NEW YORK (Reuters) - Bond investor Bill Gross warned on Tuesday that investors should reduce their risk appetite, given the U.S. growth rate is stunted by secular forces "which monetary and even future fiscal policies seem unable to reverse."
In his June investment outlook letter, Gross of Janus Henderson said: "Strategies involving risk reduction should ultimately outperform 'faux' surefire winners generated by central bank printing of money.
"It’s the real economy that counts and global real economic growth is and should continue to be below par," said Gross, who runs the $2.1 billion Janus Henderson Global Unconstrained Bond Fund.
Gross has repeatedly said investors should not be tempted to buy high-flying equities and corporate bonds, given the possibility U.S. President Donald Trump may fail to enact policies to fuel growth of between 3 percent and 4 percent.
Last month, Commerce Secretary Wilbur Ross told Reuters the U.S. economy would fall short of the Trump administration's goal of 3 percent growth this year and would only achieve that rate when its regulatory, tax, trade and energy policies were fully in place.
"Capitalism’s arteries are now clogged or even blocked by secular forces which when combined with low/negative yielding 'safe' assets promise to stunt U.S. and global growth far below historical norms," Gross said.
Gross said so-called zombie corporations that need bailouts to survive are being kept alive as opposed to destroyed and standard business models forming capitalism’s foundation - such as insurance companies, pension funds, and banking - are threatened by the low yields that have in turn, produced high asset prices.
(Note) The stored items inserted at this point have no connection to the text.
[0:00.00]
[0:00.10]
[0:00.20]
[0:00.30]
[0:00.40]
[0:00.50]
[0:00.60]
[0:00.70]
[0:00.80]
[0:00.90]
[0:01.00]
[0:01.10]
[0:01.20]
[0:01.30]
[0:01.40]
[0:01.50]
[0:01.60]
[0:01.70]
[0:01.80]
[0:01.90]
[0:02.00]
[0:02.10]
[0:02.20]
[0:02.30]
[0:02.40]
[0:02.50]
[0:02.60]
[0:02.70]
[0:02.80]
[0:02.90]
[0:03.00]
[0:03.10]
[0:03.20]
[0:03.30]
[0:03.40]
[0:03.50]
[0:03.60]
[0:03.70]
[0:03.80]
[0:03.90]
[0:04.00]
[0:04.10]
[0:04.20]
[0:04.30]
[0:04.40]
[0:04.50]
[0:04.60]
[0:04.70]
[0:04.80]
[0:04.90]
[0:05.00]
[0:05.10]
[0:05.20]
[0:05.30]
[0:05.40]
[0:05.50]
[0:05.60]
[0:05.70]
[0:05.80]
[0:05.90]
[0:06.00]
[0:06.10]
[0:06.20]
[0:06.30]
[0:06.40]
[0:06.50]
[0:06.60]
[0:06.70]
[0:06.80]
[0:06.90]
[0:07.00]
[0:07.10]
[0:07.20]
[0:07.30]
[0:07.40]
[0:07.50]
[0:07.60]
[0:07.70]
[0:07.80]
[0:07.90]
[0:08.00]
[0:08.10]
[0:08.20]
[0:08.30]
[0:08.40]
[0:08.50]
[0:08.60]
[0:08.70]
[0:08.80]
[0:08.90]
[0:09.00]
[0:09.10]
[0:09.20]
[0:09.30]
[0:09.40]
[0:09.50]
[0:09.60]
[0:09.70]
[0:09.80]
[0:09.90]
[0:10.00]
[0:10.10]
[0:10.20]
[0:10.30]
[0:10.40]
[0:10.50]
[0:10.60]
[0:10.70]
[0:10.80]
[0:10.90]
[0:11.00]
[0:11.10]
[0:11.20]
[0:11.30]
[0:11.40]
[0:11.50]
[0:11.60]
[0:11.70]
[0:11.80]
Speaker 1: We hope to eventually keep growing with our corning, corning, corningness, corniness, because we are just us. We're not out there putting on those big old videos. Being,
"These sectors in fact, have long-term maturities and durations of their liabilities, and their assets have not risen enough to cover prior guarantees, so we see Puerto Rico, Detroit, and perhaps Illinois in future years defaulting in one way or the other on their promises to constituents," he said. "Faulty finance-based capitalism supported by the increasingly destructive monetary policy begins to erode, not support the real economy."
Overall, instead of making money by investing in the real economy, savers/investors increasingly are steered toward making money in the financial economy, Gross said.
But "'making money with money' is seriously threatened. How soon this takes place is of course the investor’s dilemma, and the policymakers’ conundrum. But don’t be mesmerized by the blue skies created by central bank QE (Quantitative Easing) and near perpetually low interest rates. All markets are increasingly at risk."